## Data
----

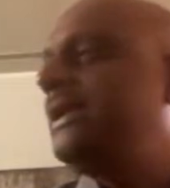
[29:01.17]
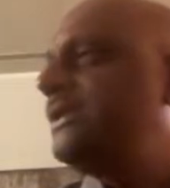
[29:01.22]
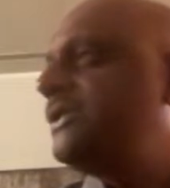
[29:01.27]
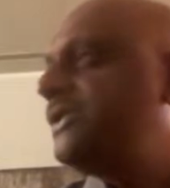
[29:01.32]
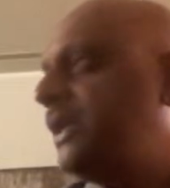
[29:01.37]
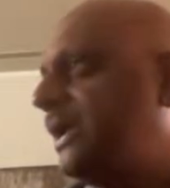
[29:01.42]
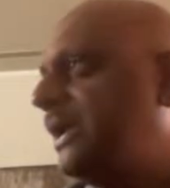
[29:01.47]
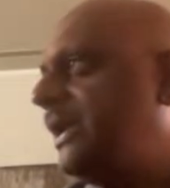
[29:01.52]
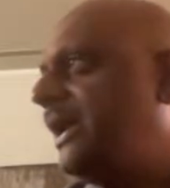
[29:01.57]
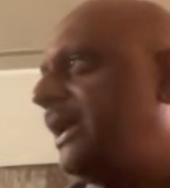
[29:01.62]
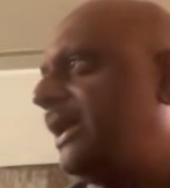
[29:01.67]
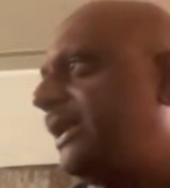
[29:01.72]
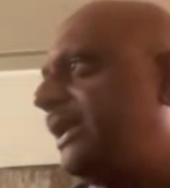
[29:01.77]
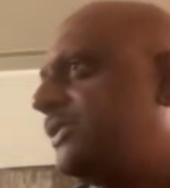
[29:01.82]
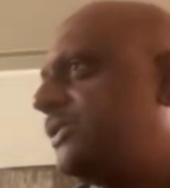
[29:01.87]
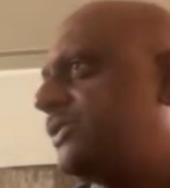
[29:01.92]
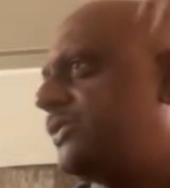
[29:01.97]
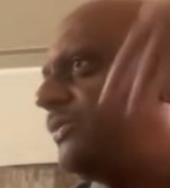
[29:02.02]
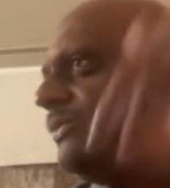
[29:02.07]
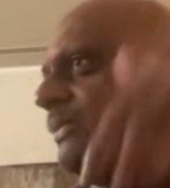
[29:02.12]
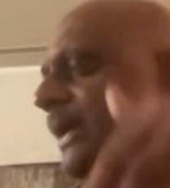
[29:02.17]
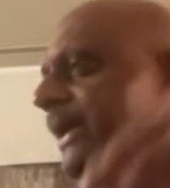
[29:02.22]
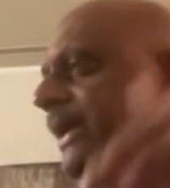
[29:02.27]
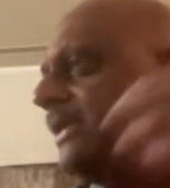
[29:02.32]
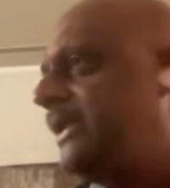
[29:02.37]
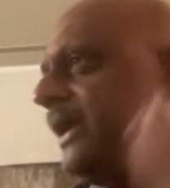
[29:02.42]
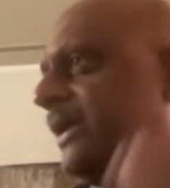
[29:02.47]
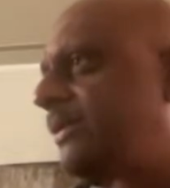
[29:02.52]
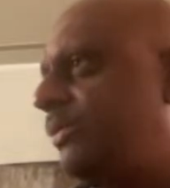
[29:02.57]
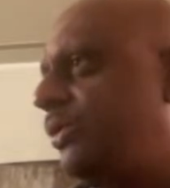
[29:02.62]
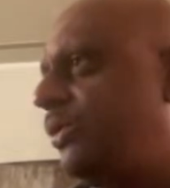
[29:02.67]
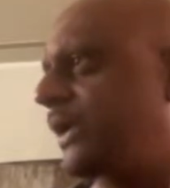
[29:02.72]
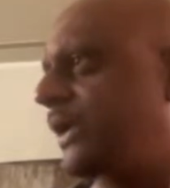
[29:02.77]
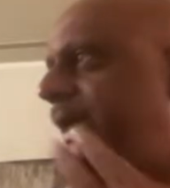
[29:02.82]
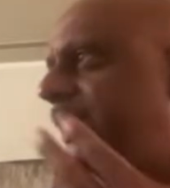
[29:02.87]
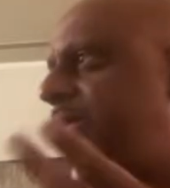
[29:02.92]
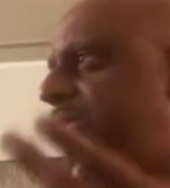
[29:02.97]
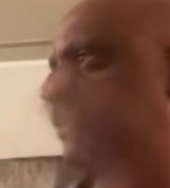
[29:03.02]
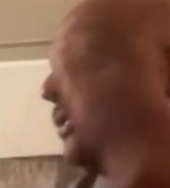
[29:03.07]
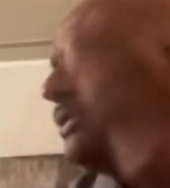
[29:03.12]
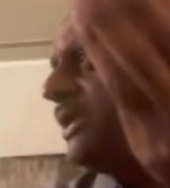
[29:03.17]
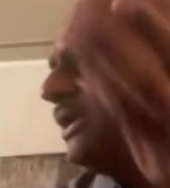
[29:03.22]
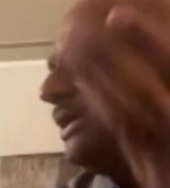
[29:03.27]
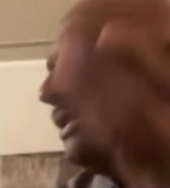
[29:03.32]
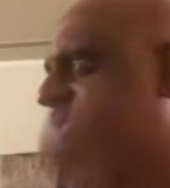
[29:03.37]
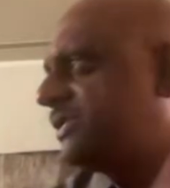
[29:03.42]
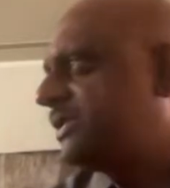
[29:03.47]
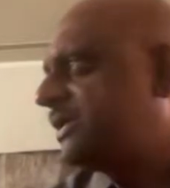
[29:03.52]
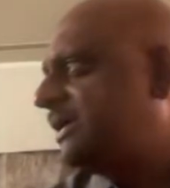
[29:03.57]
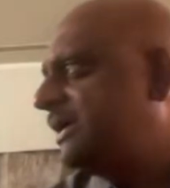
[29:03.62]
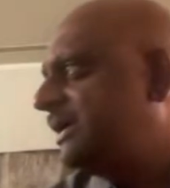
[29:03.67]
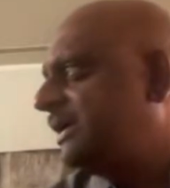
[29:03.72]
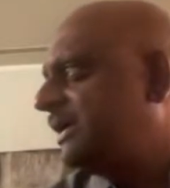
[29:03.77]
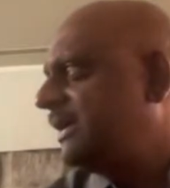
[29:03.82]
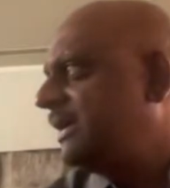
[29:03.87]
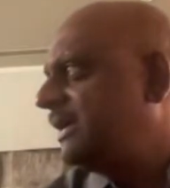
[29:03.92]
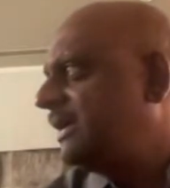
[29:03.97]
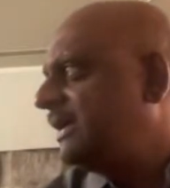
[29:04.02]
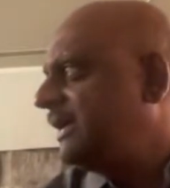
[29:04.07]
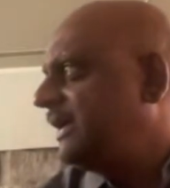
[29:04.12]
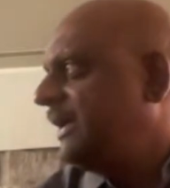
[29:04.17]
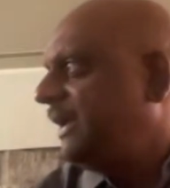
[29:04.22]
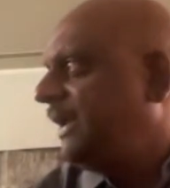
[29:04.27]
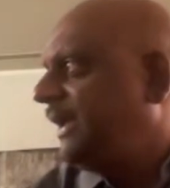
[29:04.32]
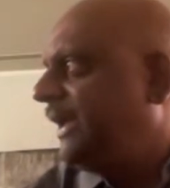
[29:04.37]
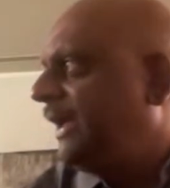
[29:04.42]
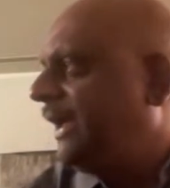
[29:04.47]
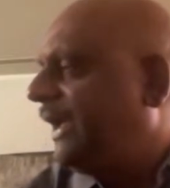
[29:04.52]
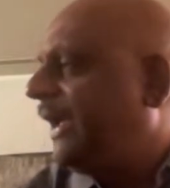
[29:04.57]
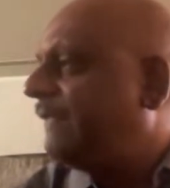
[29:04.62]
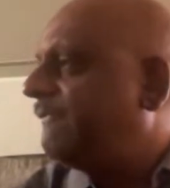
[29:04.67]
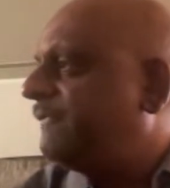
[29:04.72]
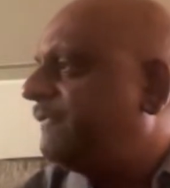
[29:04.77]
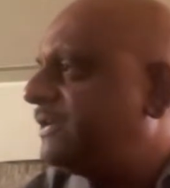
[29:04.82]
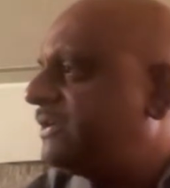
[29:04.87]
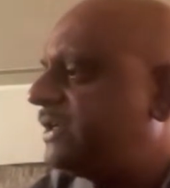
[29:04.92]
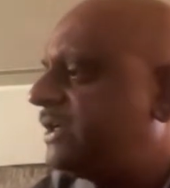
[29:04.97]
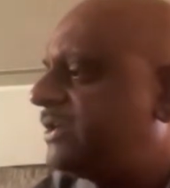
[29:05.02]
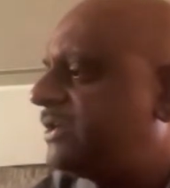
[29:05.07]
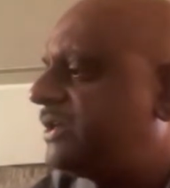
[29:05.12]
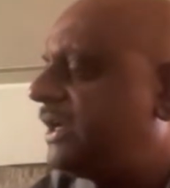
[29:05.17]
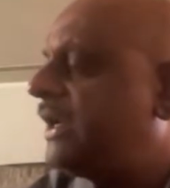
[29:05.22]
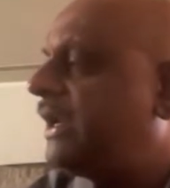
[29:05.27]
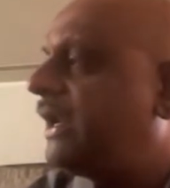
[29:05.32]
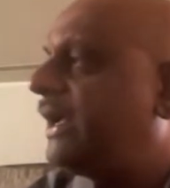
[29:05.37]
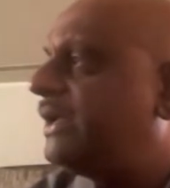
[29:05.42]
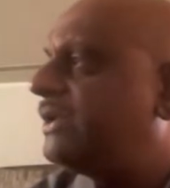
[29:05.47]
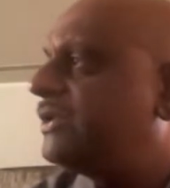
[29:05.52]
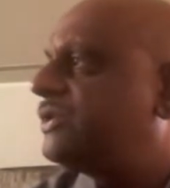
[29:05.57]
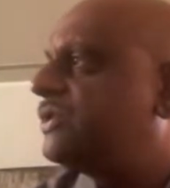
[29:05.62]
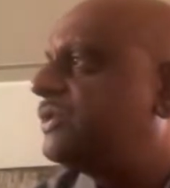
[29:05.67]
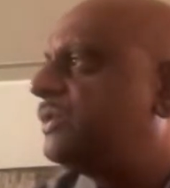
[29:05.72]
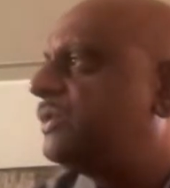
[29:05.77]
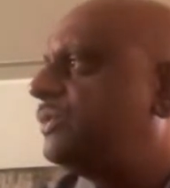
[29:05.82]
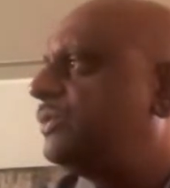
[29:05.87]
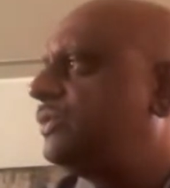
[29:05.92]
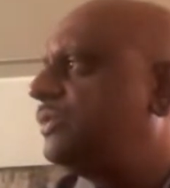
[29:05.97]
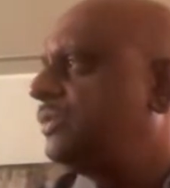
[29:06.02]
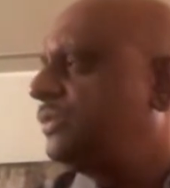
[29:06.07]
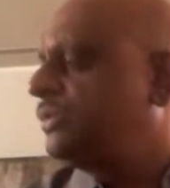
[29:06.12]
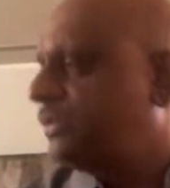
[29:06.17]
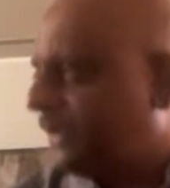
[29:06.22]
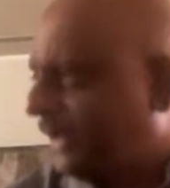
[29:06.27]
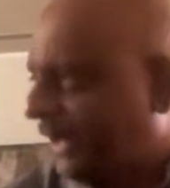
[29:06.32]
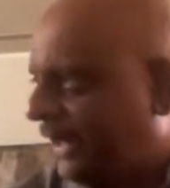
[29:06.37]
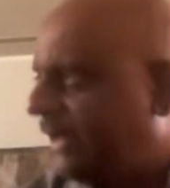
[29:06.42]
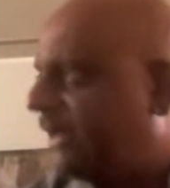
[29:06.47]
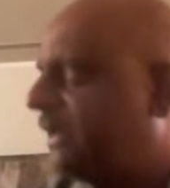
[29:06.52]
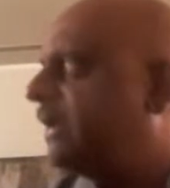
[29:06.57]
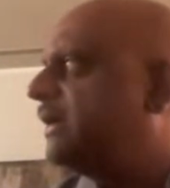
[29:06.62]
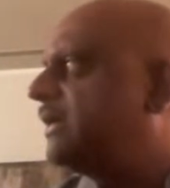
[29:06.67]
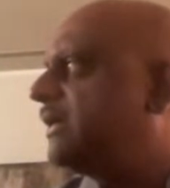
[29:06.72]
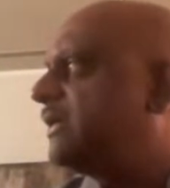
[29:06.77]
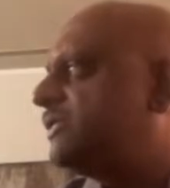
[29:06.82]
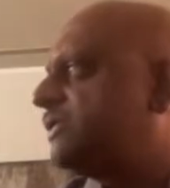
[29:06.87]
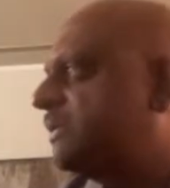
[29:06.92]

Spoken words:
the GnRH to make their own endogenous FSH LH to get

----

Copy each entry exactly as written. Pictures do not belong in the copy.

## Reply to the exercise
[29:01.17]
[29:01.22]
[29:01.27]
[29:01.32]
[29:01.37]
[29:01.42]
[29:01.47]
[29:01.52]
[29:01.57]
[29:01.62]
[29:01.67]
[29:01.72]
[29:01.77]
[29:01.82]
[29:01.87]
[29:01.92]
[29:01.97]
[29:02.02]
[29:02.07]
[29:02.12]
[29:02.17]
[29:02.22]
[29:02.27]
[29:02.32]
[29:02.37]
[29:02.42]
[29:02.47]
[29:02.52]
[29:02.57]
[29:02.62]
[29:02.67]
[29:02.72]
[29:02.77]
[29:02.82]
[29:02.87]
[29:02.92]
[29:02.97]
[29:03.02]
[29:03.07]
[29:03.12]
[29:03.17]
[29:03.22]
[29:03.27]
[29:03.32]
[29:03.37]
[29:03.42]
[29:03.47]
[29:03.52]
[29:03.57]
[29:03.62]
[29:03.67]
[29:03.72]
[29:03.77]
[29:03.82]
[29:03.87]
[29:03.92]
[29:03.97]
[29:04.02]
[29:04.07]
[29:04.12]
[29:04.17]
[29:04.22]
[29:04.27]
[29:04.32]
[29:04.37]
[29:04.42]
[29:04.47]
[29:04.52]
[29:04.57]
[29:04.62]
[29:04.67]
[29:04.72]
[29:04.77]
[29:04.82]
[29:04.87]
[29:04.92]
[29:04.97]
[29:05.02]
[29:05.07]
[29:05.12]
[29:05.17]
[29:05.22]
[29:05.27]
[29:05.32]
[29:05.37]
[29:05.42]
[29:05.47]
[29:05.52]
[29:05.57]
[29:05.62]
[29:05.67]
[29:05.72]
[29:05.77]
[29:05.82]
[29:05.87]
[29:05.92]
[29:05.97]
[29:06.02]
[29:06.07]
[29:06.12]
[29:06.17]
[29:06.22]
[29:06.27]
[29:06.32]
[29:06.37]
[29:06.42]
[29:06.47]
[29:06.52]
[29:06.57]
[29:06.62]
[29:06.67]
[29:06.72]
[29:06.77]
[29:06.82]
[29:06.87]
[29:06.92]

Spoken words:
the GnRH to make their own endogenous FSH LH to get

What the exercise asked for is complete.